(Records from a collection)
--- START ---

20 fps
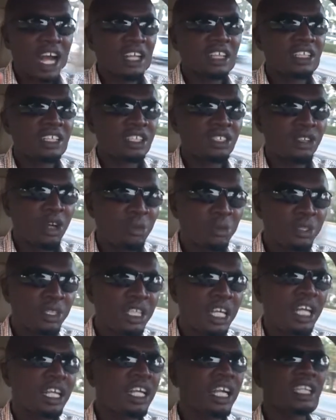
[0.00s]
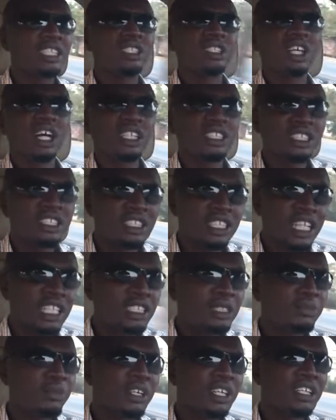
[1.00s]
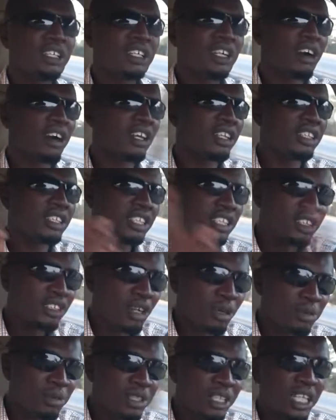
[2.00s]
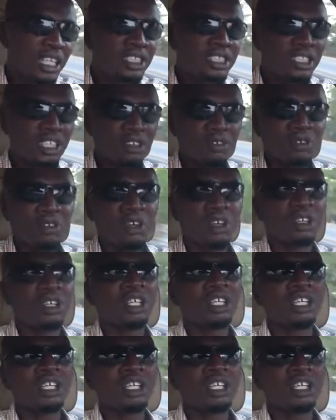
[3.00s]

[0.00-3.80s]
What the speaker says: EW10A is not the same spring on EW10J4.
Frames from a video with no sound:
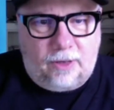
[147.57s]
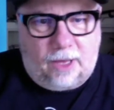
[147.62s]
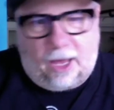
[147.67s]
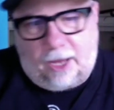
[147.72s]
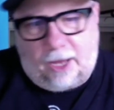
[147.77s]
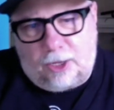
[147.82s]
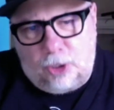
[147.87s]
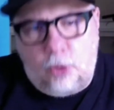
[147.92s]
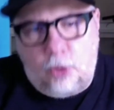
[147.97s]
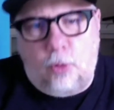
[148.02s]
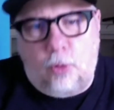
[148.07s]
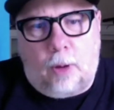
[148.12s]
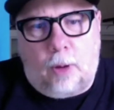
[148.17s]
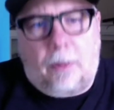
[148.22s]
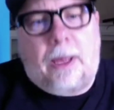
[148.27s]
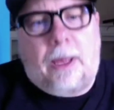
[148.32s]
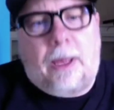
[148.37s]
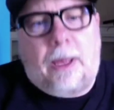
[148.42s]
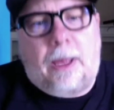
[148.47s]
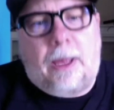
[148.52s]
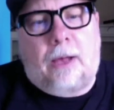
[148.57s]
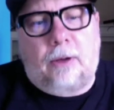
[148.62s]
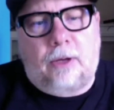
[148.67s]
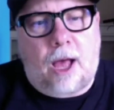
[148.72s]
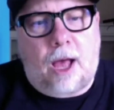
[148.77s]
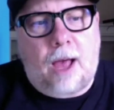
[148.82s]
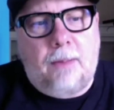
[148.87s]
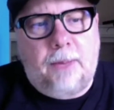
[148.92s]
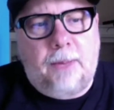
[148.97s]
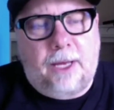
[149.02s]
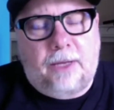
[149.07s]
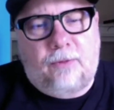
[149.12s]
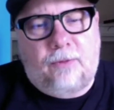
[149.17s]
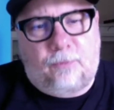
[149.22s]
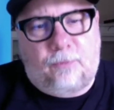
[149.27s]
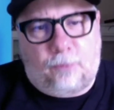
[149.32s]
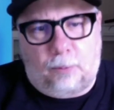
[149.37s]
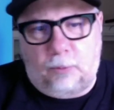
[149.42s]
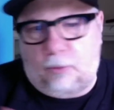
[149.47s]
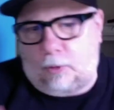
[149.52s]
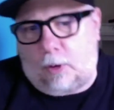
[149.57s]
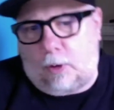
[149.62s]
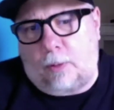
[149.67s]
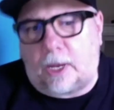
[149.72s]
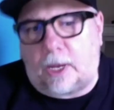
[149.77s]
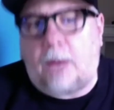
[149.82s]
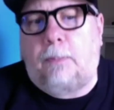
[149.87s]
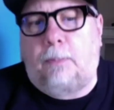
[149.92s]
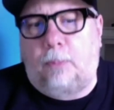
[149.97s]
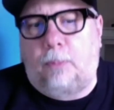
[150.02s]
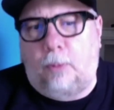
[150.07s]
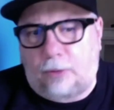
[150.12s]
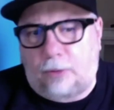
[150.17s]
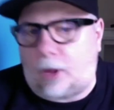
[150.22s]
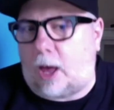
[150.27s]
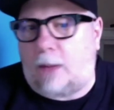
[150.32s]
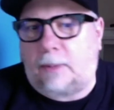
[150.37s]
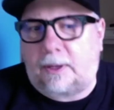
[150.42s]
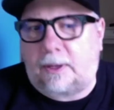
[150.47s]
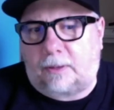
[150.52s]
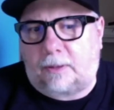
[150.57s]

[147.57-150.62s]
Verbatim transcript: I knew about comics from growing up with comics.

--- END ---

#### [PROBLEM DESCRIPTION]
Each line above that contains the string "with" should be identified and copied.

#### [RESPONSE]
Frames from a video with no sound:
Verbatim transcript: I knew about comics from growing up with comics.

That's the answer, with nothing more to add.